19.07.2022

Baerbock und Habeck als Kriegsverherrlicher? Schilys absurder Vorwurf!

Dabei fährt er schweres Geschütz auf: „In Deutschland hat sich ein Bellizismus ausgebreitet, der riskant ist.“ Diesen Bellizismus, diese Kriegsverherrlichung, verortet Schily in erster Linie bei der Öko-Partei, zu deren Gründern er vor mehr als 40 Jahren zählte: "Ausgerechnet bei den Grünen gibt es hier eine zu große Einseitigkeit.“ Da reibt man sich doch verwundert die Augen: Ausgerechnet Wirtschaftsminister Robert Habeck und Außenministerin Annalena Baerbock sollen Bellizisten sein, also Menschen, die den Krieg nicht verabscheuen, sondern in ihm sogar etwas Gutes sehen.

Schily unterstellt der Mehrheit „Kriegsverherrlichung“

Für Schily ist es also Kriegsverherrlichung, wenn man der von Russland überfallenen Ukraine auch mit Waffen beisteht. Ihn stört offenbar, dass die Mehrheit der Deutschen diese Unterstützung befürwortet. Ist dem Ex-Grünen, der 1990 zur SPD wechselte, eigentlich bewusst, dass er die führenden Grünen auf eine Stufe stellt mit braunen wie roten Nationalisten, für die der Krieg nichts anderes ist als die Fortsetzung der Politik mit anderen Mitteln? Dass er Baerbock und Habeck damit zu geistigen Urenkeln eines Ernst Jüngers oder des Generals und Hindenburg-Stellvertreters Erich Ludendorff macht, der den „totalen Krieg“ als „vollkommenste Willensanstrengung eines Volkes“ pries?

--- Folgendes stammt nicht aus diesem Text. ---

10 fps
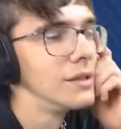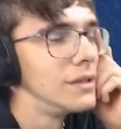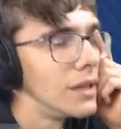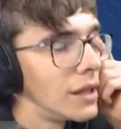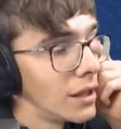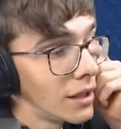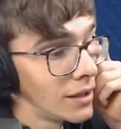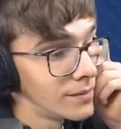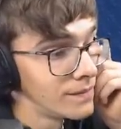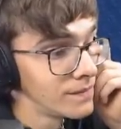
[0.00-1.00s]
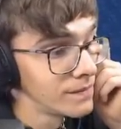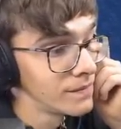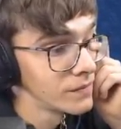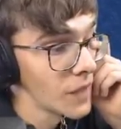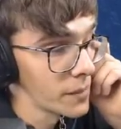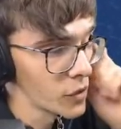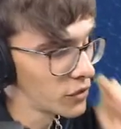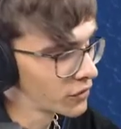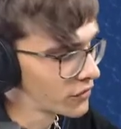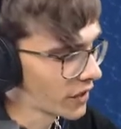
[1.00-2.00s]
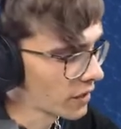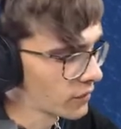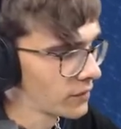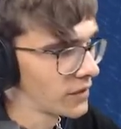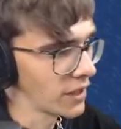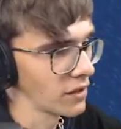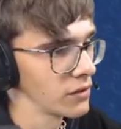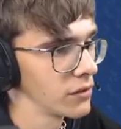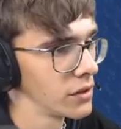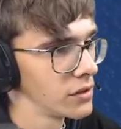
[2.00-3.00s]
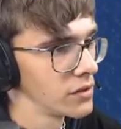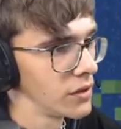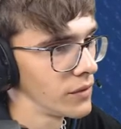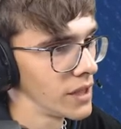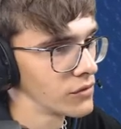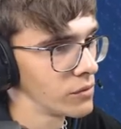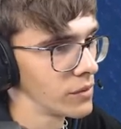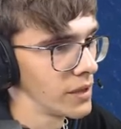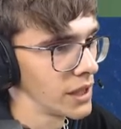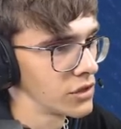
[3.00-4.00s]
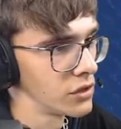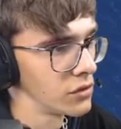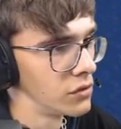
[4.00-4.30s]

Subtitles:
I'm going to try to attack it. Then we have some action.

Es ist Schilys gutes Recht, die Ukraine-Politik der Bundesregierung zu kritisieren. Auch steht es ihm zu, wie Gerhard Schröder die Interessen der angegriffenen Ukraine mit denen des Aggressors Russland auf eine Stufe zu stellen. Ganz so, als hätten da zwei Nachbarländer Schwierigkeiten miteinander, und niemand könne sagen, wer eigentlich mehr Schuld trage. Mit der Wirklichkeit hat das freilich nichts zu tun.

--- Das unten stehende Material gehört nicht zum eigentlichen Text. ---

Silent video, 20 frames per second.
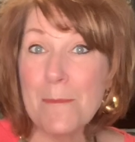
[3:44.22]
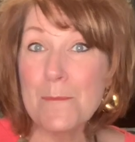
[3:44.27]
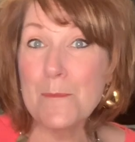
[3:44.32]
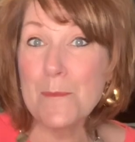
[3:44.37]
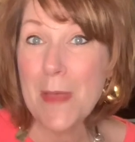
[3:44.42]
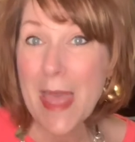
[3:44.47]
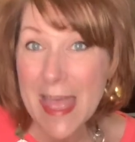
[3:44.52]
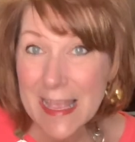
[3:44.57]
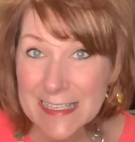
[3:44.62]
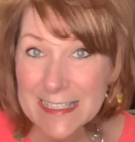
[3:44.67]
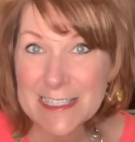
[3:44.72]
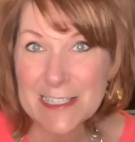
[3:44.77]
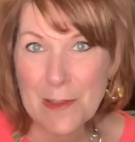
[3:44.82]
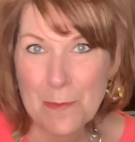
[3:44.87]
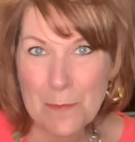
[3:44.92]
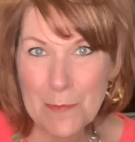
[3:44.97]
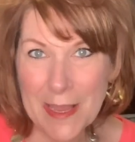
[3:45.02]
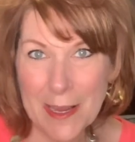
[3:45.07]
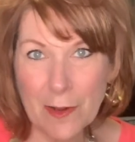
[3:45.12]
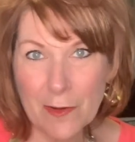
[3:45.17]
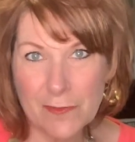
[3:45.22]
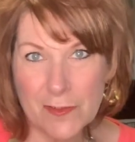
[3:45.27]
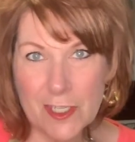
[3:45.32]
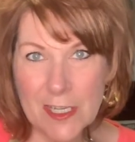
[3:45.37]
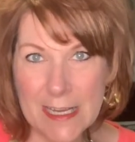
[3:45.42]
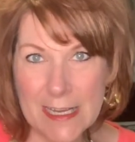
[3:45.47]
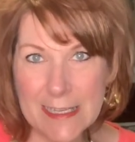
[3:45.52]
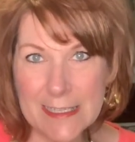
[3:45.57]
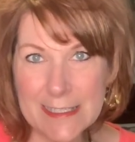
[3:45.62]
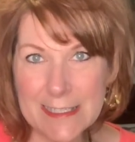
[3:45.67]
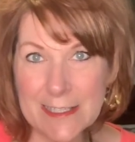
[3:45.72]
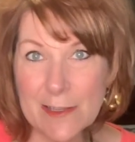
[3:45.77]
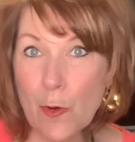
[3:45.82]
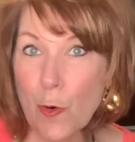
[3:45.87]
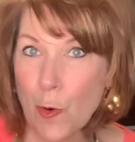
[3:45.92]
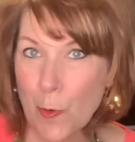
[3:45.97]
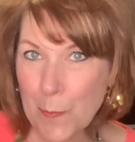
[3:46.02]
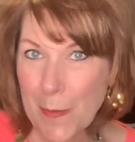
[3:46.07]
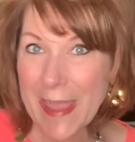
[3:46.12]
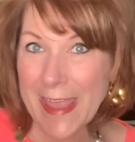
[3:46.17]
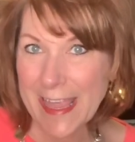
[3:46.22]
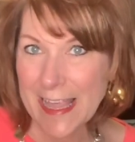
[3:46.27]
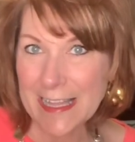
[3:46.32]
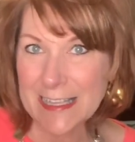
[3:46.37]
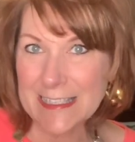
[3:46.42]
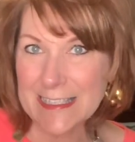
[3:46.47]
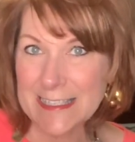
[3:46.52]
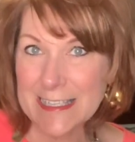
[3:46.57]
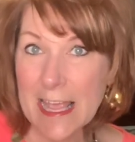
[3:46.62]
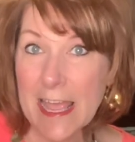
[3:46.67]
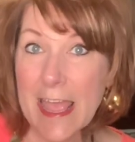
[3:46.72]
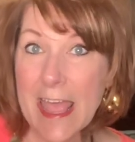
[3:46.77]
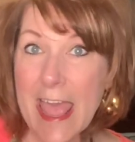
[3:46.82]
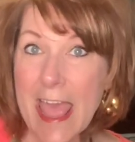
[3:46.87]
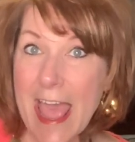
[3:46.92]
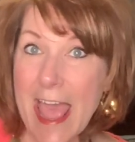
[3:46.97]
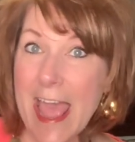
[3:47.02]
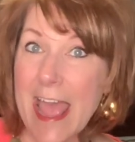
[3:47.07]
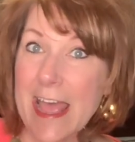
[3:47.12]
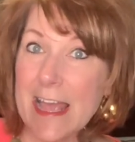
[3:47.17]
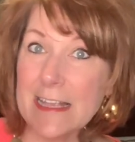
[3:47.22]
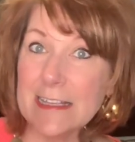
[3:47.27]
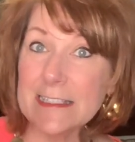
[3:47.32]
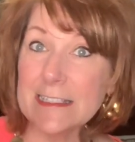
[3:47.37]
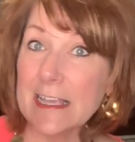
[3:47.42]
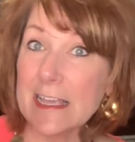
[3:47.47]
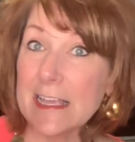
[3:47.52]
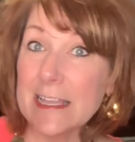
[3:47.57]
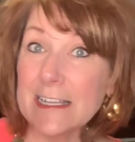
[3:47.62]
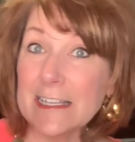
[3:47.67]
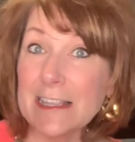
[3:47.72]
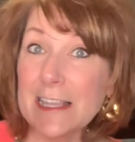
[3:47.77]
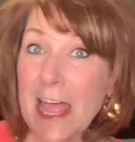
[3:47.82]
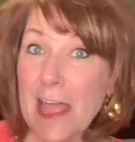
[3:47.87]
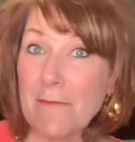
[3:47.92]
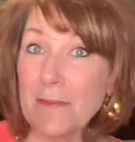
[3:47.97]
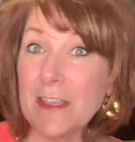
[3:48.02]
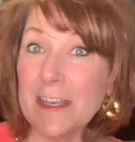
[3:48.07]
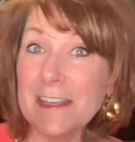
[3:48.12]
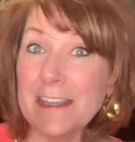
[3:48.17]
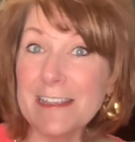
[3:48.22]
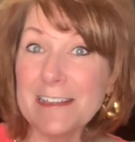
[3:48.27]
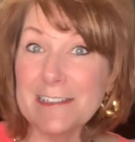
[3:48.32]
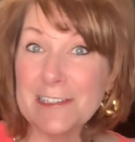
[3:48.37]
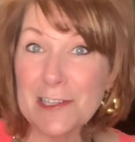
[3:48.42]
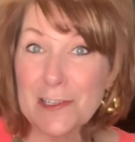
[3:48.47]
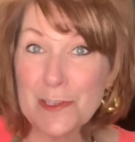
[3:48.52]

best pair of jeans or pants has an 11 to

Es ist einfach unanständig, Baerbock und Habeck in die Ecke kriegslüsterner Politiker zu stellen

Schily, der an diesem Mittwoch 90 Jahre alt wird, müsste sich noch daran erinnern können, wie schwer es den Grünen in der Regierung Schröder/Fischer fiel, im Kosovokrieg die ersten Kampfeinsätze der Bundeswehr zu beschließen. Ebenso müsste er wissen, wie sehr sich die Grünen noch im Sommer 2021 dagegen gesträubt hatten, der Ukraine Verteidigungswaffen zu liefern. Sie haben diese Position – ebenso wie Sozialdemokraten – unter dem Druck der Ereignisse geändert. Nicht aus Lust am krieg spielen, sondern um in der Ukraine einen Völkermord zu verhindern.

Ist es ein Zufall, dass gerade ehemalige Spitzenpolitiker durch besonders schrille Reden auf sich aufmerksam machen? Bei Schröder war und ist das gängige Praxis. Klaus von Dohnanyi hat ebenfalls mit seinem Verständnis für Putin für Schlagzeilen gesorgt. Jetzt reiht sich Schily in die Reihe der Alten ein, bei denen weder Altersweisheit noch Altersmilde zu erkennen sind.

Otto Schily hat schon in seiner aktiven Zeit gerne Klartext gesprochen. Es hat ihn nie gestört anzuecken, nicht bei den Grünen, nicht in der SPD und nicht innerhalb der rot-grünen Regierung. Aber es ist einfach unanständig, die Unterstützer der Ukraine allesamt in die Ecke kriegslüsterner Politiker zu stellen. Der Gebrauch von Totschlagargumenten schadet nicht nur dem politischen Dialog; er schadet vor allem denen, die sie gebrauchen.